BEGIN Material provided

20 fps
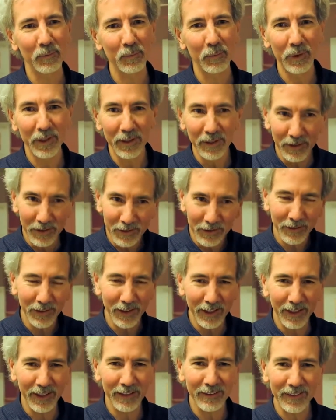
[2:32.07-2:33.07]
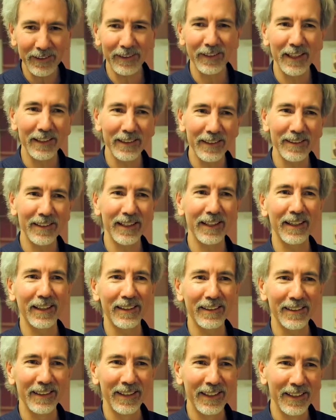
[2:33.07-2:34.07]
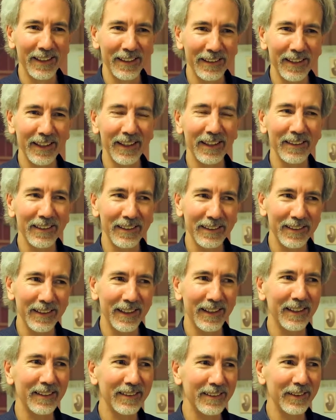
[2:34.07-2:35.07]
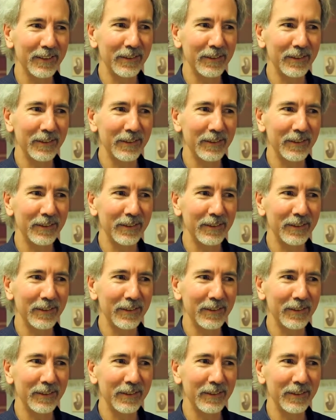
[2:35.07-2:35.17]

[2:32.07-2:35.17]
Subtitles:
We're trying, just like the scientist does,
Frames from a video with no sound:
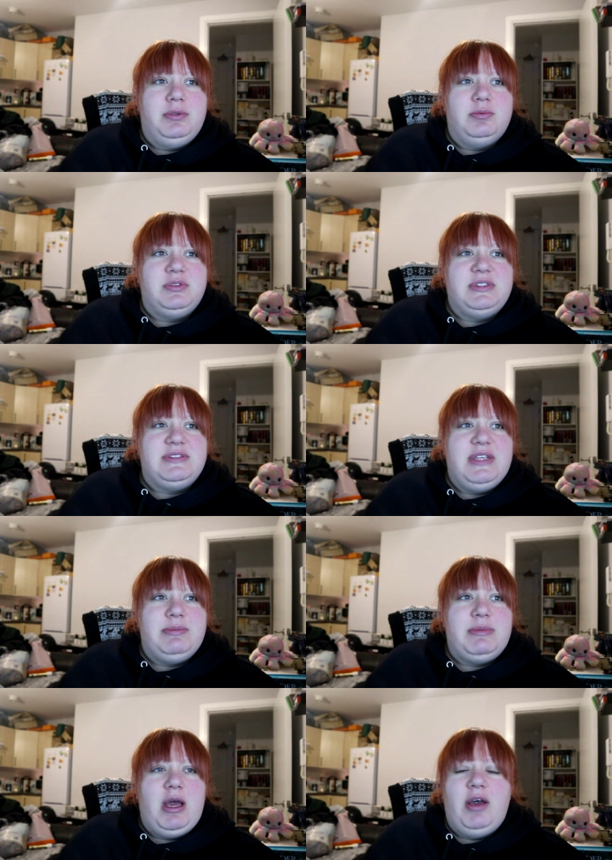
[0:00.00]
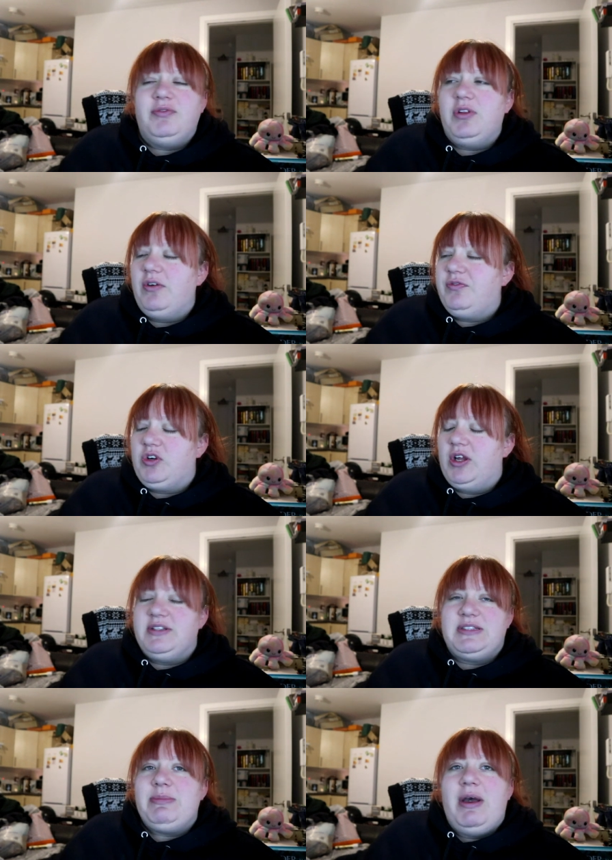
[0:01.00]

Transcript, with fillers: What's his name now? I've, I've forgotten his name.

END Material provided

Work instructions ->
Exact copy, no pictures: please print every record above as written.

Solution for this exercise ->
20 fps
[2:32.07-2:33.07]
[2:33.07-2:34.07]
[2:34.07-2:35.07]
[2:35.07-2:35.17]

[2:32.07-2:35.17]
Subtitles:
We're trying, just like the scientist does,
Frames from a video with no sound:
[0:00.00]
[0:01.00]

Transcript, with fillers: What's his name now? I've, I've forgotten his name.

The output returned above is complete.